- Exercise: An exact copy of the data is required, with no pictures in it.

Saved entries:
********
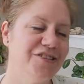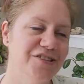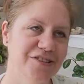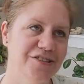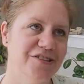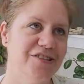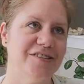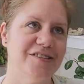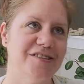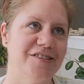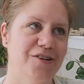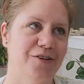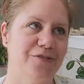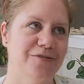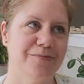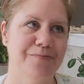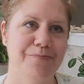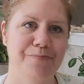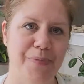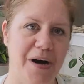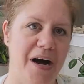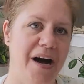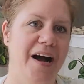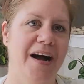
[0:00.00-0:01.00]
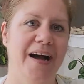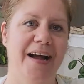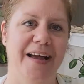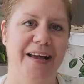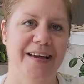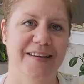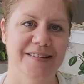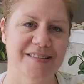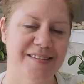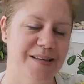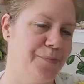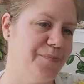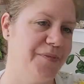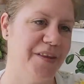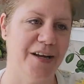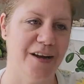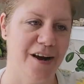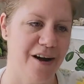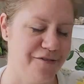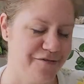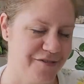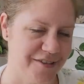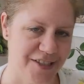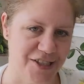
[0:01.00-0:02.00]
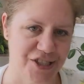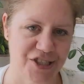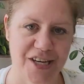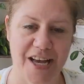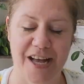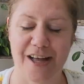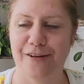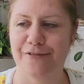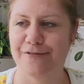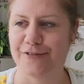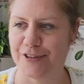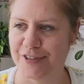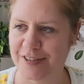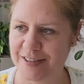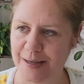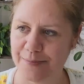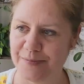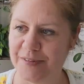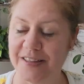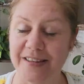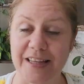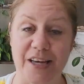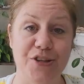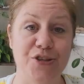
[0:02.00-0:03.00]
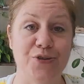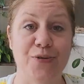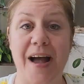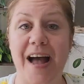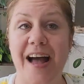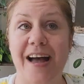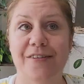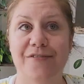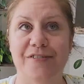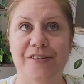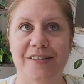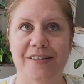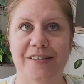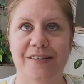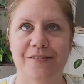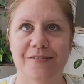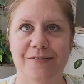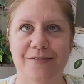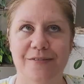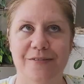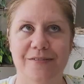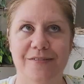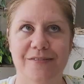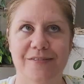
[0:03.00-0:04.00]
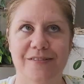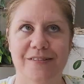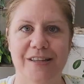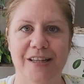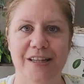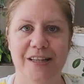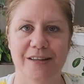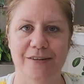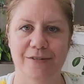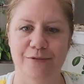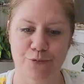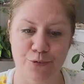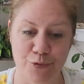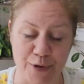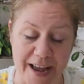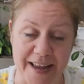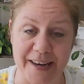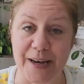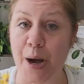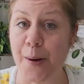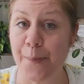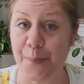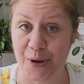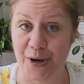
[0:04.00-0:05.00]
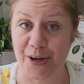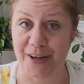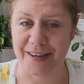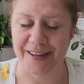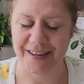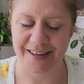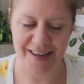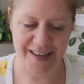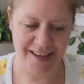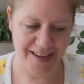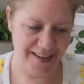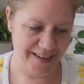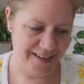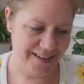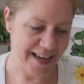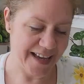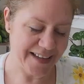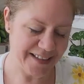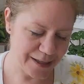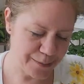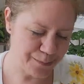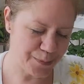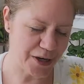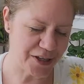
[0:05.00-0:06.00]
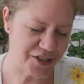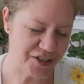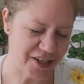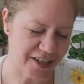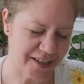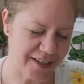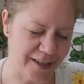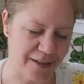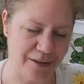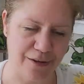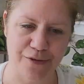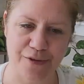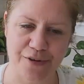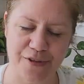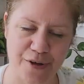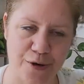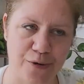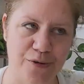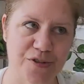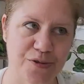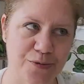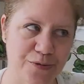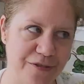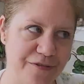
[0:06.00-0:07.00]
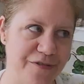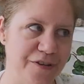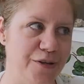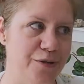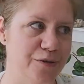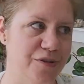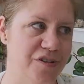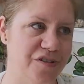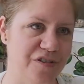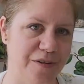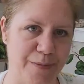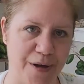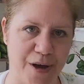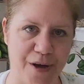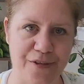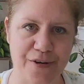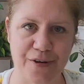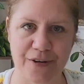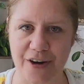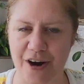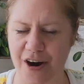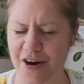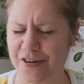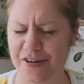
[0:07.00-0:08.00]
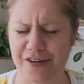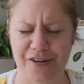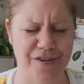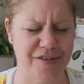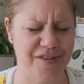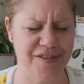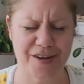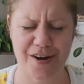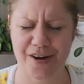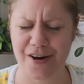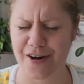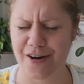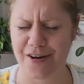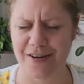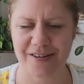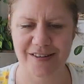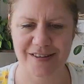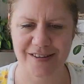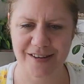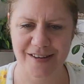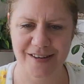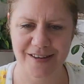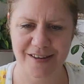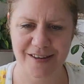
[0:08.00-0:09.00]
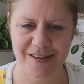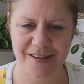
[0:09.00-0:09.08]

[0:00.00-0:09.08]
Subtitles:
just don't buy something off the shelf or something that you haven't read up on. And in particular, those reviews from other gardeners are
********
- Result of the exercise:
[0:00.00-0:01.00]
[0:01.00-0:02.00]
[0:02.00-0:03.00]
[0:03.00-0:04.00]
[0:04.00-0:05.00]
[0:05.00-0:06.00]
[0:06.00-0:07.00]
[0:07.00-0:08.00]
[0:08.00-0:09.00]
[0:09.00-0:09.08]

[0:00.00-0:09.08]
Subtitles:
just don't buy something off the shelf or something that you haven't read up on. And in particular, those reviews from other gardeners are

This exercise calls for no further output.